(Dataset items)
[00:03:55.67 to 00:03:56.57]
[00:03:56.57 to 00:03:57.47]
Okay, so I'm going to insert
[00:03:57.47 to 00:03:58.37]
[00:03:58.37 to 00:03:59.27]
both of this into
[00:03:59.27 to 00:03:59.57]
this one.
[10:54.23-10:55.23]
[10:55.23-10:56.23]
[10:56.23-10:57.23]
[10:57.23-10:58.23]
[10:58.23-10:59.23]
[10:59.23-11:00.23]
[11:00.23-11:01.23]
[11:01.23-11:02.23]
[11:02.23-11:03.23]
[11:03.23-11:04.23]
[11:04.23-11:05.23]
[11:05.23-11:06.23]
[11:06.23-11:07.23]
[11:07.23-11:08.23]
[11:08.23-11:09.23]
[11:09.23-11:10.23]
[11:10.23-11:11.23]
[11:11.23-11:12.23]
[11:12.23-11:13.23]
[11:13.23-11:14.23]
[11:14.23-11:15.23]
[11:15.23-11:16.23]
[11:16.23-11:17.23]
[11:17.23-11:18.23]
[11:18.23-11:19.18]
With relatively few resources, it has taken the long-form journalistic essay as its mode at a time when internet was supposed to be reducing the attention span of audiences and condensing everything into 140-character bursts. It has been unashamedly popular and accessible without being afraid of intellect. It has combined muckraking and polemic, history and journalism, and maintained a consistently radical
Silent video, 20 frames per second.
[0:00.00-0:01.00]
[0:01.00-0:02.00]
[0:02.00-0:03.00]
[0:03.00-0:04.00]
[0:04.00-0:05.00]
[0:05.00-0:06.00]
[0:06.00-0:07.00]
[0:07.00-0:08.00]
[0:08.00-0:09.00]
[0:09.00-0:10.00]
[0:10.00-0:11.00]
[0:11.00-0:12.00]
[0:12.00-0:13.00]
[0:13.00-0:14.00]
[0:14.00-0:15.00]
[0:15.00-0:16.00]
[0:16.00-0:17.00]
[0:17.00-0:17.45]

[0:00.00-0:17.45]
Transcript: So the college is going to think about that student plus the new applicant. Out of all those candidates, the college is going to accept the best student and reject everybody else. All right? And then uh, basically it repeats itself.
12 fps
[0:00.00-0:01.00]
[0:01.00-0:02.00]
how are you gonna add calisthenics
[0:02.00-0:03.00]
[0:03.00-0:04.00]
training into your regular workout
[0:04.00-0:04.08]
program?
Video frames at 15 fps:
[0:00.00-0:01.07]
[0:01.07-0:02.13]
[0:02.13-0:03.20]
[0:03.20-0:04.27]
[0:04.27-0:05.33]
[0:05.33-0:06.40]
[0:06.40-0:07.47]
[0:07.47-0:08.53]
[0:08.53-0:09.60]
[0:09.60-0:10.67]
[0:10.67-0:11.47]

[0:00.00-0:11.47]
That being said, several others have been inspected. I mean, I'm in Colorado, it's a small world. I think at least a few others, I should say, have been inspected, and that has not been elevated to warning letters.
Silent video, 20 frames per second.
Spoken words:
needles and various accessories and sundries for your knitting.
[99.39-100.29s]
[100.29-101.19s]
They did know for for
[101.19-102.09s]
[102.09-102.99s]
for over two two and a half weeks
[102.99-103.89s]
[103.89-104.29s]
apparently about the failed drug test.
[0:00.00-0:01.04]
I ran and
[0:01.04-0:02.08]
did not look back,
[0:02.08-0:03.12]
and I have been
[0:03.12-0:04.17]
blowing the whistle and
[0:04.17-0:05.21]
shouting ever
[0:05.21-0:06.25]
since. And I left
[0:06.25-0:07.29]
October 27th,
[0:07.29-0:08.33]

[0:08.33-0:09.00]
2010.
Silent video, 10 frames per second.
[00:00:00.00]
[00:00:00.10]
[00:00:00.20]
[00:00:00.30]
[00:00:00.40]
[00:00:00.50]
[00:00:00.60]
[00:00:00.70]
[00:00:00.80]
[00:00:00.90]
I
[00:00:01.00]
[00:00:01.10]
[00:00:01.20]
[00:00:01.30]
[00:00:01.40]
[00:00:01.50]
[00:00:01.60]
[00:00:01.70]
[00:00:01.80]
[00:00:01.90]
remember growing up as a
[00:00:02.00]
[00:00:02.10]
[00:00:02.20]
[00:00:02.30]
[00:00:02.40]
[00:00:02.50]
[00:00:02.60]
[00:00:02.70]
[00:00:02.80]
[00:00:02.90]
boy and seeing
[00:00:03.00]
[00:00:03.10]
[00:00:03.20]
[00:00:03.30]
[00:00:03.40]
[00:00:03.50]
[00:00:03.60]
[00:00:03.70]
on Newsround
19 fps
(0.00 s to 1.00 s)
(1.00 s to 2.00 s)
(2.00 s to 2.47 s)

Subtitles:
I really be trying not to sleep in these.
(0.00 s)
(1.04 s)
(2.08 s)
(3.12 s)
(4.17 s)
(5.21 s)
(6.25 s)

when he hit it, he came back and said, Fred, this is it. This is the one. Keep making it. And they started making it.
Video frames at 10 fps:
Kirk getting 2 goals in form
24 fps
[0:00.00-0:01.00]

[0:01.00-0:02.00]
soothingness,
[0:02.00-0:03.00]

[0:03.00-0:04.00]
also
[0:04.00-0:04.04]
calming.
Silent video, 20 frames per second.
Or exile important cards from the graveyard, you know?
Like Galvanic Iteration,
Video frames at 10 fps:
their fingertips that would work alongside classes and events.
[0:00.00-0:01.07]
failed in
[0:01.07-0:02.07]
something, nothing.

**Your assignment**
Your response should consist of the data above, duplicated exactly.

**Solution to this task**
[00:03:55.67 to 00:03:56.57]
[00:03:56.57 to 00:03:57.47]
Okay, so I'm going to insert
[00:03:57.47 to 00:03:58.37]
[00:03:58.37 to 00:03:59.27]
both of this into
[00:03:59.27 to 00:03:59.57]
this one.
[10:54.23-10:55.23]
[10:55.23-10:56.23]
[10:56.23-10:57.23]
[10:57.23-10:58.23]
[10:58.23-10:59.23]
[10:59.23-11:00.23]
[11:00.23-11:01.23]
[11:01.23-11:02.23]
[11:02.23-11:03.23]
[11:03.23-11:04.23]
[11:04.23-11:05.23]
[11:05.23-11:06.23]
[11:06.23-11:07.23]
[11:07.23-11:08.23]
[11:08.23-11:09.23]
[11:09.23-11:10.23]
[11:10.23-11:11.23]
[11:11.23-11:12.23]
[11:12.23-11:13.23]
[11:13.23-11:14.23]
[11:14.23-11:15.23]
[11:15.23-11:16.23]
[11:16.23-11:17.23]
[11:17.23-11:18.23]
[11:18.23-11:19.18]
With relatively few resources, it has taken the long-form journalistic essay as its mode at a time when internet was supposed to be reducing the attention span of audiences and condensing everything into 140-character bursts. It has been unashamedly popular and accessible without being afraid of intellect. It has combined muckraking and polemic, history and journalism, and maintained a consistently radical
Silent video, 20 frames per second.
[0:00.00-0:01.00]
[0:01.00-0:02.00]
[0:02.00-0:03.00]
[0:03.00-0:04.00]
[0:04.00-0:05.00]
[0:05.00-0:06.00]
[0:06.00-0:07.00]
[0:07.00-0:08.00]
[0:08.00-0:09.00]
[0:09.00-0:10.00]
[0:10.00-0:11.00]
[0:11.00-0:12.00]
[0:12.00-0:13.00]
[0:13.00-0:14.00]
[0:14.00-0:15.00]
[0:15.00-0:16.00]
[0:16.00-0:17.00]
[0:17.00-0:17.45]

[0:00.00-0:17.45]
Transcript: So the college is going to think about that student plus the new applicant. Out of all those candidates, the college is going to accept the best student and reject everybody else. All right? And then uh, basically it repeats itself.
12 fps
[0:00.00-0:01.00]
[0:01.00-0:02.00]
how are you gonna add calisthenics
[0:02.00-0:03.00]
[0:03.00-0:04.00]
training into your regular workout
[0:04.00-0:04.08]
program?
Video frames at 15 fps:
[0:00.00-0:01.07]
[0:01.07-0:02.13]
[0:02.13-0:03.20]
[0:03.20-0:04.27]
[0:04.27-0:05.33]
[0:05.33-0:06.40]
[0:06.40-0:07.47]
[0:07.47-0:08.53]
[0:08.53-0:09.60]
[0:09.60-0:10.67]
[0:10.67-0:11.47]

[0:00.00-0:11.47]
That being said, several others have been inspected. I mean, I'm in Colorado, it's a small world. I think at least a few others, I should say, have been inspected, and that has not been elevated to warning letters.
Silent video, 20 frames per second.
Spoken words:
needles and various accessories and sundries for your knitting.
[99.39-100.29s]
[100.29-101.19s]
They did know for for
[101.19-102.09s]
[102.09-102.99s]
for over two two and a half weeks
[102.99-103.89s]
[103.89-104.29s]
apparently about the failed drug test.
[0:00.00-0:01.04]
I ran and
[0:01.04-0:02.08]
did not look back,
[0:02.08-0:03.12]
and I have been
[0:03.12-0:04.17]
blowing the whistle and
[0:04.17-0:05.21]
shouting ever
[0:05.21-0:06.25]
since. And I left
[0:06.25-0:07.29]
October 27th,
[0:07.29-0:08.33]

[0:08.33-0:09.00]
2010.
Silent video, 10 frames per second.
[00:00:00.00]
[00:00:00.10]
[00:00:00.20]
[00:00:00.30]
[00:00:00.40]
[00:00:00.50]
[00:00:00.60]
[00:00:00.70]
[00:00:00.80]
[00:00:00.90]
I
[00:00:01.00]
[00:00:01.10]
[00:00:01.20]
[00:00:01.30]
[00:00:01.40]
[00:00:01.50]
[00:00:01.60]
[00:00:01.70]
[00:00:01.80]
[00:00:01.90]
remember growing up as a
[00:00:02.00]
[00:00:02.10]
[00:00:02.20]
[00:00:02.30]
[00:00:02.40]
[00:00:02.50]
[00:00:02.60]
[00:00:02.70]
[00:00:02.80]
[00:00:02.90]
boy and seeing
[00:00:03.00]
[00:00:03.10]
[00:00:03.20]
[00:00:03.30]
[00:00:03.40]
[00:00:03.50]
[00:00:03.60]
[00:00:03.70]
on Newsround
19 fps
(0.00 s to 1.00 s)
(1.00 s to 2.00 s)
(2.00 s to 2.47 s)

Subtitles:
I really be trying not to sleep in these.
(0.00 s)
(1.04 s)
(2.08 s)
(3.12 s)
(4.17 s)
(5.21 s)
(6.25 s)

when he hit it, he came back and said, Fred, this is it. This is the one. Keep making it. And they started making it.
Video frames at 10 fps:
Kirk getting 2 goals in form
24 fps
[0:00.00-0:01.00]

[0:01.00-0:02.00]
soothingness,
[0:02.00-0:03.00]

[0:03.00-0:04.00]
also
[0:04.00-0:04.04]
calming.
Silent video, 20 frames per second.
Or exile important cards from the graveyard, you know?
Like Galvanic Iteration,
Video frames at 10 fps:
their fingertips that would work alongside classes and events.
[0:00.00-0:01.07]
failed in
[0:01.07-0:02.07]
something, nothing.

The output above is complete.